Four years ago I sensed myself reaching a professional climax. I finished my master’s degree a few years earlier and I started to level out. I had done a lot of little things as a teacher; I attended and facilitated lots of professional development, served as a model teacher for my school, led grade teams and the math department, interviewed teachers, mentored first-year teachers, ran after-school clubs. I’d been in the game for 10 years and I knew that I never wanted to leave. I find teaching students math to be a complex, unsolvable puzzle that is crazily addictive. So with this in mind, I began thinking about my next big challenge, my next big thing as a teacher. What would it be?
Whatever it was, I figured that it’d be something that could dramatically elevate my career. That meant it would probably be something that would require me to jump through some pretty big hoops to complete. I was still was very hungry to be a better teacher and I needed more than the in-school or out-of-school usual professional development to do the trick. I recognized the fact that I had a lot to learn, about the profession, my practice, and myself. I also wanted to reach the last for my salary step here at the NYCDOE and, because I see myself leaving NYC at some point down the road, achieve something that would be recognized by other states. After some deep reflection, I boiled my options down to two: an Ed.d or National Board Certification. I chose the latter in large part because the Albert Shanker grant paid for it all. Otherwise, it would have run me around $2000. Plus, I don’t know why but it just seemed natural for me to seek NBCT before an Ed.d.
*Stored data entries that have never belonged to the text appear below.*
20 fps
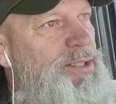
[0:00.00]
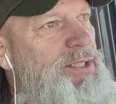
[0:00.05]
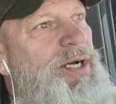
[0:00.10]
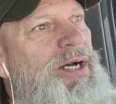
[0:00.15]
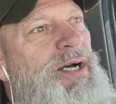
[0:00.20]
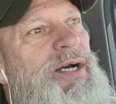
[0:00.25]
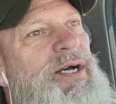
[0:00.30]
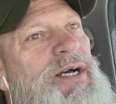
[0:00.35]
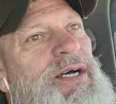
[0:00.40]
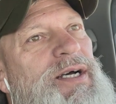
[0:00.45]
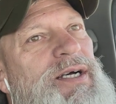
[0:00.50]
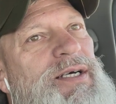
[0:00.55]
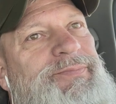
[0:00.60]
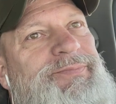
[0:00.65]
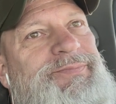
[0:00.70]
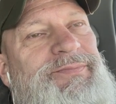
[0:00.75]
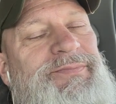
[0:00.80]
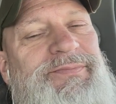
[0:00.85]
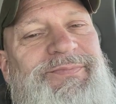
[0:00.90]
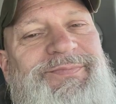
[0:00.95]

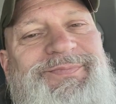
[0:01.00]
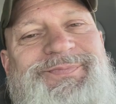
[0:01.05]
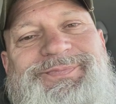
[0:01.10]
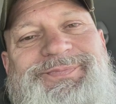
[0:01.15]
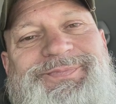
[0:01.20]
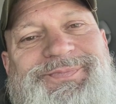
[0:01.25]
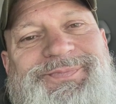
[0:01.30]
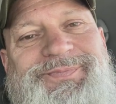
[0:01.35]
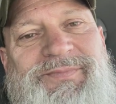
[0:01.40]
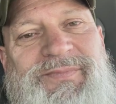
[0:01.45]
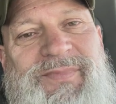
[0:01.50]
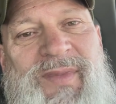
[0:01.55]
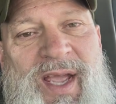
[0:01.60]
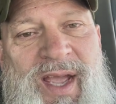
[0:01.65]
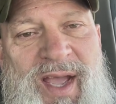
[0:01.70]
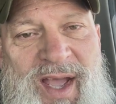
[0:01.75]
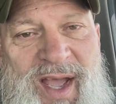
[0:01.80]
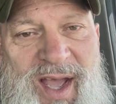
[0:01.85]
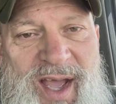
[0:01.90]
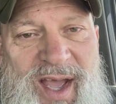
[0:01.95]
Um,
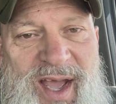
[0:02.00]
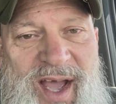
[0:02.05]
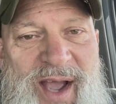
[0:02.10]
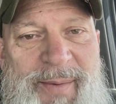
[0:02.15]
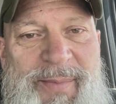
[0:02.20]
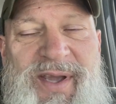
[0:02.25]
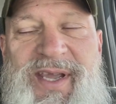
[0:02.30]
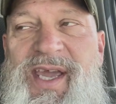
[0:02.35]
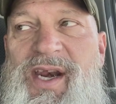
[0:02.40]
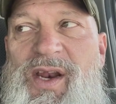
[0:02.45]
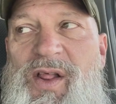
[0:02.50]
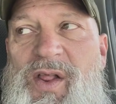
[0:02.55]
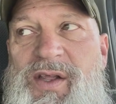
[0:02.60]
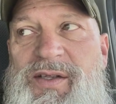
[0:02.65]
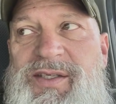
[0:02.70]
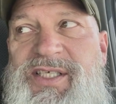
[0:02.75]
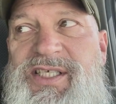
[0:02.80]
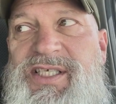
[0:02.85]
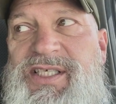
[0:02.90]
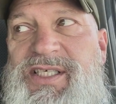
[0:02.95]
I've been getting a
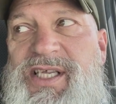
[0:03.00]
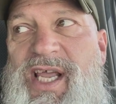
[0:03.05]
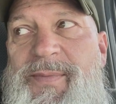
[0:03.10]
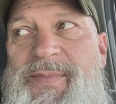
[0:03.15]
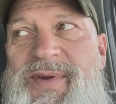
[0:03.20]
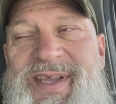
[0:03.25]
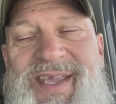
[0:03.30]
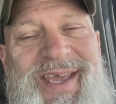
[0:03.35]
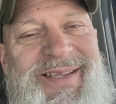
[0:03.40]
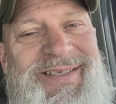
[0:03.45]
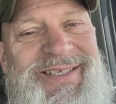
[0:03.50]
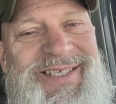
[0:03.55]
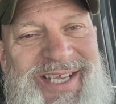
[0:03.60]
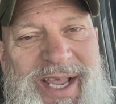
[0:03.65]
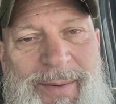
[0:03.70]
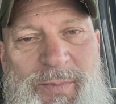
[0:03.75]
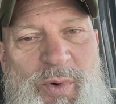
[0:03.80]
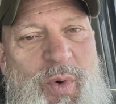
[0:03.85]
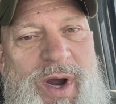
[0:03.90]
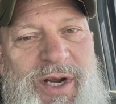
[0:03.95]
little, I've been getting
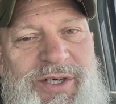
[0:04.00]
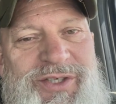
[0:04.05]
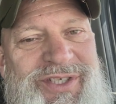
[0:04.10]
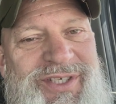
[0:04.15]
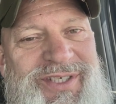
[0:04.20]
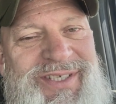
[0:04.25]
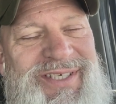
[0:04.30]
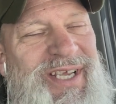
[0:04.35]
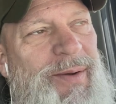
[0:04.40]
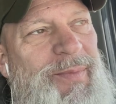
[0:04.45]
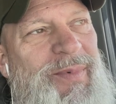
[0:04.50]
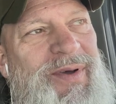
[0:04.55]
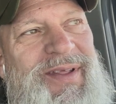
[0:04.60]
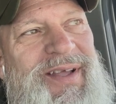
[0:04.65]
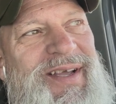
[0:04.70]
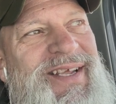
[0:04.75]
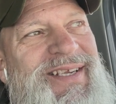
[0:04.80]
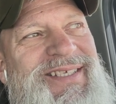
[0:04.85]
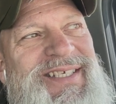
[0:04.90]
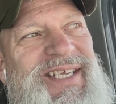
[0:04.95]
some questions. I'm not
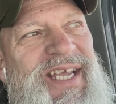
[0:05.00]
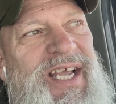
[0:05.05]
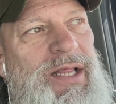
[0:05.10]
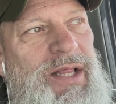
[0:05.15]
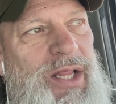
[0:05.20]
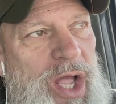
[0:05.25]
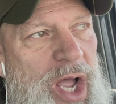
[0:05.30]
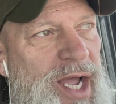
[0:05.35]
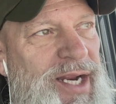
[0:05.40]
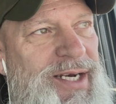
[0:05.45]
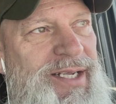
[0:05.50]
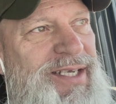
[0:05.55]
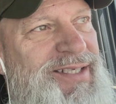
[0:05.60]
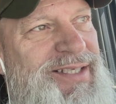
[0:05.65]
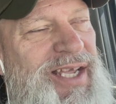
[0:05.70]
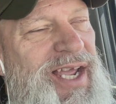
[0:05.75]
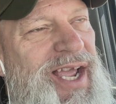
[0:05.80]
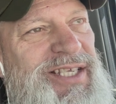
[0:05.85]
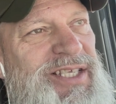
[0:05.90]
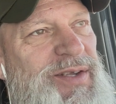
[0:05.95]
gonna say a lot because
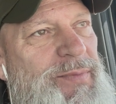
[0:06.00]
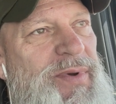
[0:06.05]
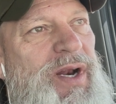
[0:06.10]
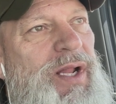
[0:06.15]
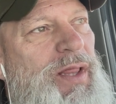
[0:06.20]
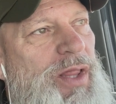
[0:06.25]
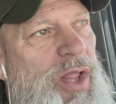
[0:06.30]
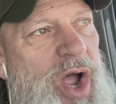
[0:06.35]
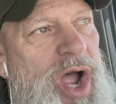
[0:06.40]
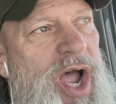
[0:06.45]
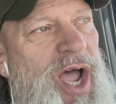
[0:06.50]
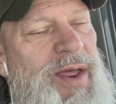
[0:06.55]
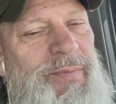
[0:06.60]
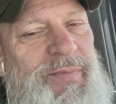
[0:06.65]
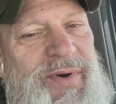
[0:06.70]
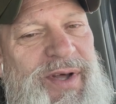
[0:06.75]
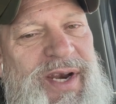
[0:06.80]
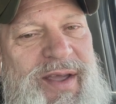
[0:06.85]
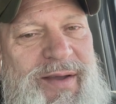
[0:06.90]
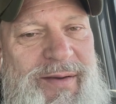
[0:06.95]
it hasn't been a lot,
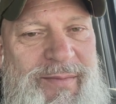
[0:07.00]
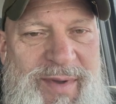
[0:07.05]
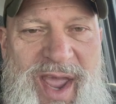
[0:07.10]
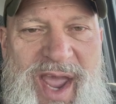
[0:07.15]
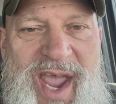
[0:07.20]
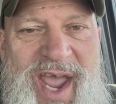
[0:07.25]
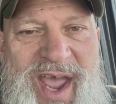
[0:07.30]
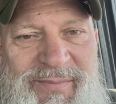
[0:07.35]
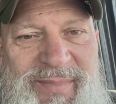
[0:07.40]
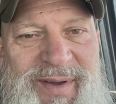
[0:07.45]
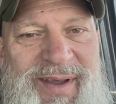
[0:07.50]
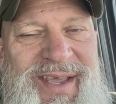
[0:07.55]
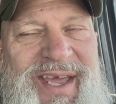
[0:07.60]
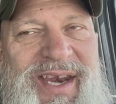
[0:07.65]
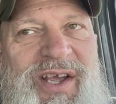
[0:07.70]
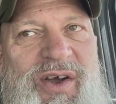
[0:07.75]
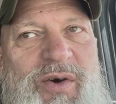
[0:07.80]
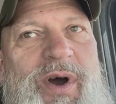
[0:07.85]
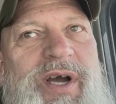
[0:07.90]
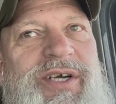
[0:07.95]
but I, I, have been
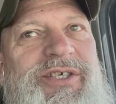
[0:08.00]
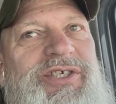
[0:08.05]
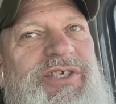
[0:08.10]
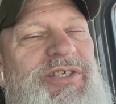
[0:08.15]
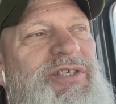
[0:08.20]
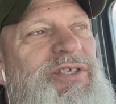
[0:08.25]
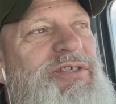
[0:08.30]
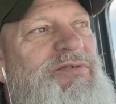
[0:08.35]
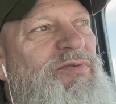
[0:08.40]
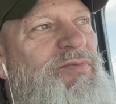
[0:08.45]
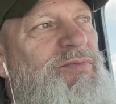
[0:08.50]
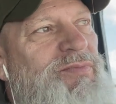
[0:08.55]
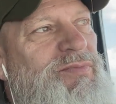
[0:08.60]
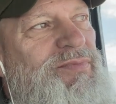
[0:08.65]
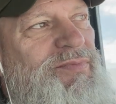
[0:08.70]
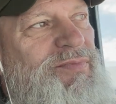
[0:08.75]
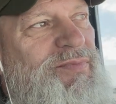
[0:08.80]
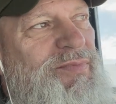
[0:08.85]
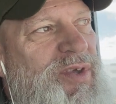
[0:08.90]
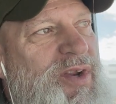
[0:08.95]
getting questions from
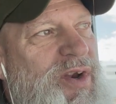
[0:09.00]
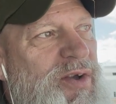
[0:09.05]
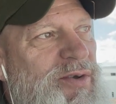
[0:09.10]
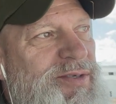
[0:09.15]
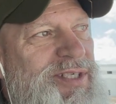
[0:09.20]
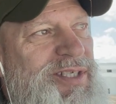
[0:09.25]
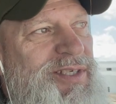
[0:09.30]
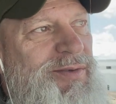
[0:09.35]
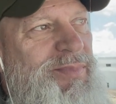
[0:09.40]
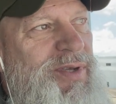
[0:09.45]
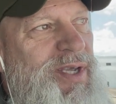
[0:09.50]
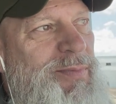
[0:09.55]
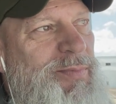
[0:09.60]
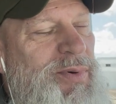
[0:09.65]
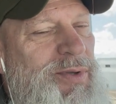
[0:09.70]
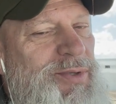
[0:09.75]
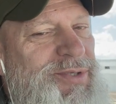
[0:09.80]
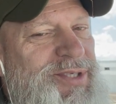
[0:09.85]
you know some people.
I kicked things off two years ago with the content exam, which is component 1. It is essentially a college-level math exam, similar to the Praxis. Other than having to brush up on my calculus, I do remember having to learn the fundamentals of graph theory. As a math major, how was I never exposed to it in college?? Absurd. I’m pretty sure I got all those questions wrong on the exam. Plus, I left five answers blank because of my horrible time management. Despite my shortcomings, somehow I managed to earn a respectable score.
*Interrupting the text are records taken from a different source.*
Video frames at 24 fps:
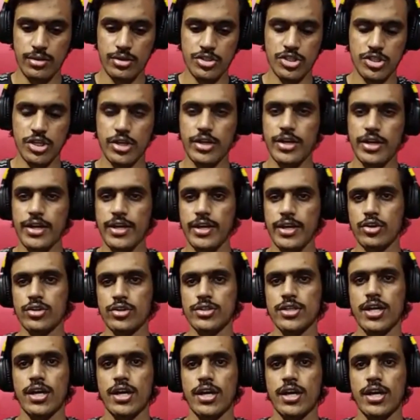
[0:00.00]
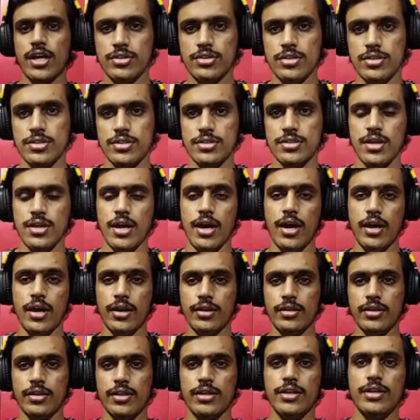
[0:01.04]
journey your challenges
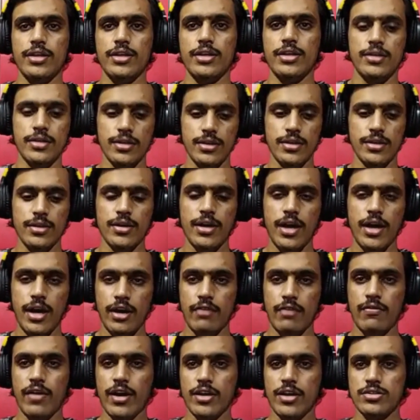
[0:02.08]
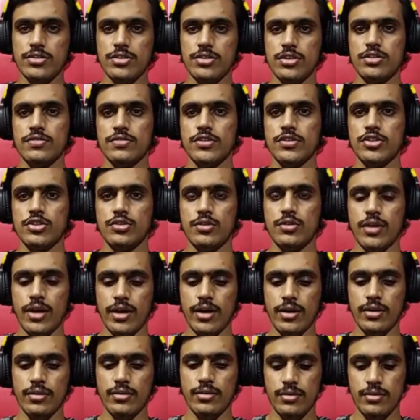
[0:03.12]
and the advices which you had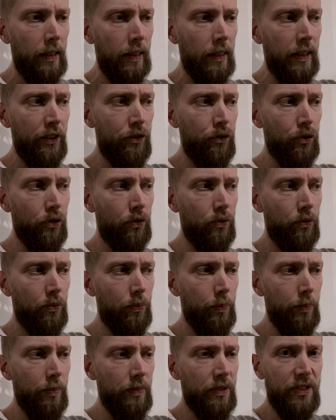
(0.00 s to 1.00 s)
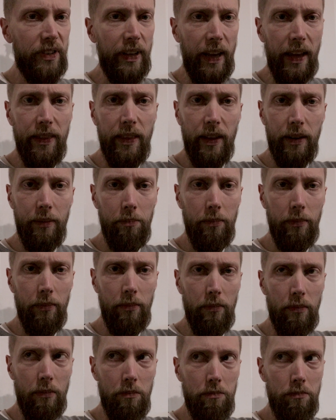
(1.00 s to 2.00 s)
let's just say that
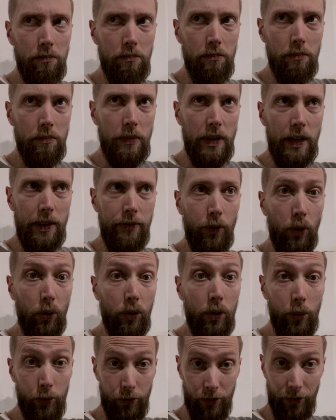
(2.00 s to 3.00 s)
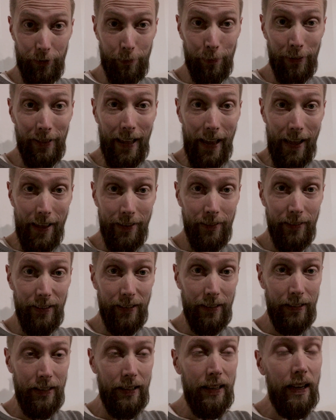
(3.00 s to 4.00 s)
if all goes as planned,
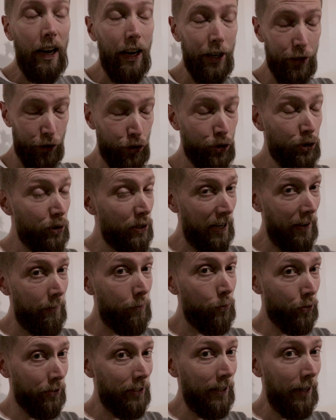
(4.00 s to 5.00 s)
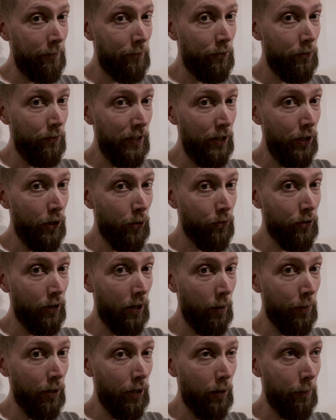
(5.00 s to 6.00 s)
I should have more time for videos
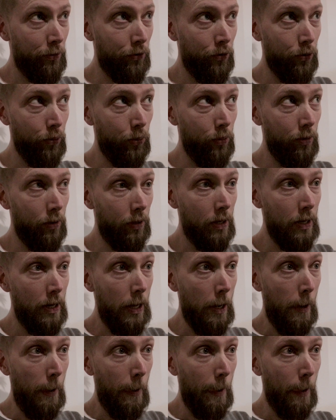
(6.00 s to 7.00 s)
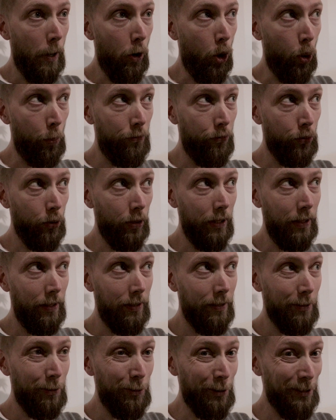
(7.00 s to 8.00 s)
coming up soon. Hopefully.
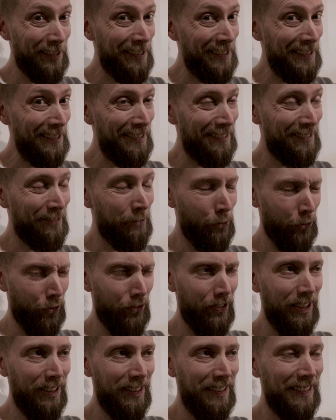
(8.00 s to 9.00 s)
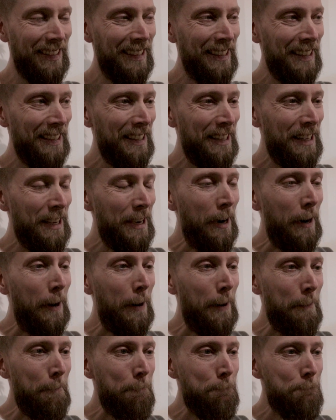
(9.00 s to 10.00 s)
We'll see, we'll see.
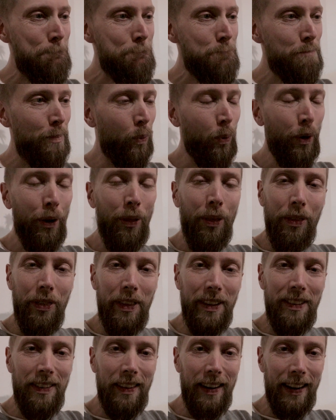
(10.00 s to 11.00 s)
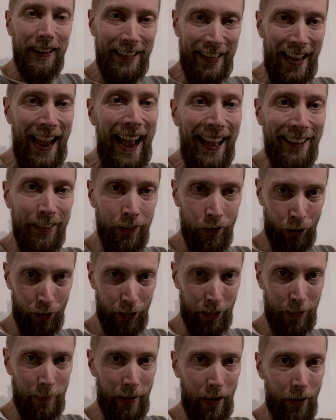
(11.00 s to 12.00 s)
Um, but one of the things that I can
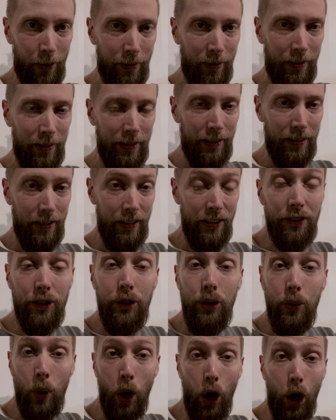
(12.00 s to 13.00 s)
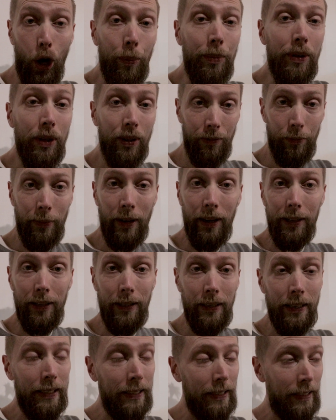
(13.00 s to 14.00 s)
talk about is a new hobby of
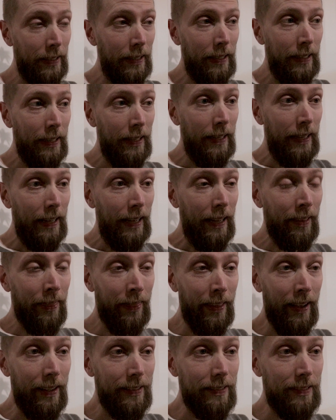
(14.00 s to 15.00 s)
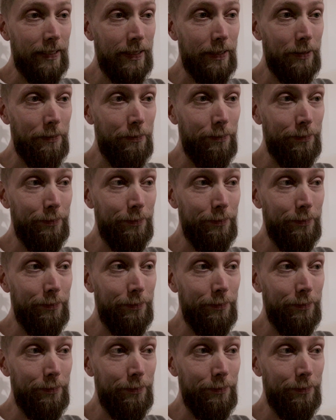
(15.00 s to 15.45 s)
mine. And that's.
Thinking linearly, last year I submitted component 2. Its focus was differentiated instruction and the first where I actually had to write about my teaching. I had to showcase how well I could plan a unit, differentiate based on the needs of my students, and analyze student work in relation to the learning objectives I set and lessons/activities I planned. Out of the four components, this one was probably my favorite. Probably because it was the most cohesive. Sadly, I’m not sure I differentiated anything, but once again I earned a respectable score.
With some confidence, this year I pushed myself to submit the remaining two components. It was so much work that I still can’t believe that I finished them. Seriously. Component three required me to shoot video of two different lessons and analyze it. Four, by far the most confusing and stressful component, was clumsily duct-taped together by National Board to capture how I gather knowledge of my students, generate and use assessment, and how I develop professionally. In the end, I feel that I did ok, but just ok. Analyzing video from my class, while cumbersome, was far easier and engaging than anything that I was asked to do in component 4.
So it won’t be until December if I know I need to redo any of the components. But having completed all the requirements, I have been breathing much easier these last two weeks. And I remembered that I have a family! I’ve also been thinking about the extent to which the National Board application process has helped me grow.
I’m mixed. I think my expectations were too high. In many ways, completing the four components felt like merely formalizing the work I would do normally, so I found the NBCT application not as transformative as I hoped it would be. As of now, I don’t feel like I’m a vastly different teacher that I was when I started my journey to become NBCT. Assuming that I do get certified down the road, maybe that will change. I don’t know. But having now gone through the process, I know that many of my colleagues (both those in person and online) work much harder and smarter than I do and surely meet and/or exceed the NBCT standards. I just chose to complete all those damned forms and write 40+ pages of formalized commentary about my teaching — and spend a good chunk of three years doing so.
With all that being said, going through the NBCT process was undoubtedly worth it. The most valuable aspect of the NBCT application for me was how it served as a platform for structured reflection. It helped me be critical of my teaching in several big areas and hit me with prompts that forced me to rethink some of what I do every day and why I do it. I kind of do this now, but not nearly with the depth or rigor that NBCT requires. I like writing so I’m partial here, but maybe there was something to formalizing my reflections through those 40 pages. It did help tease out my ideas and compelled me to be more planned and meticulous with how I reach my kids. I don’t know, I think I need more time to more thoroughly put this beast in perspective.
But I can say that as I got closer to the NBCT standards, learned them, and began aligning my practice to them, I began to deliberately think about my teaching in ways that I never had. I was able to discover some weaknesses…like how little I leverage the unique perspectives and abilities of my students to further their learning or my abysmal efforts to work with the families of my students in any sort of meaningful way. As a result, I like to think that I developed some new strengths.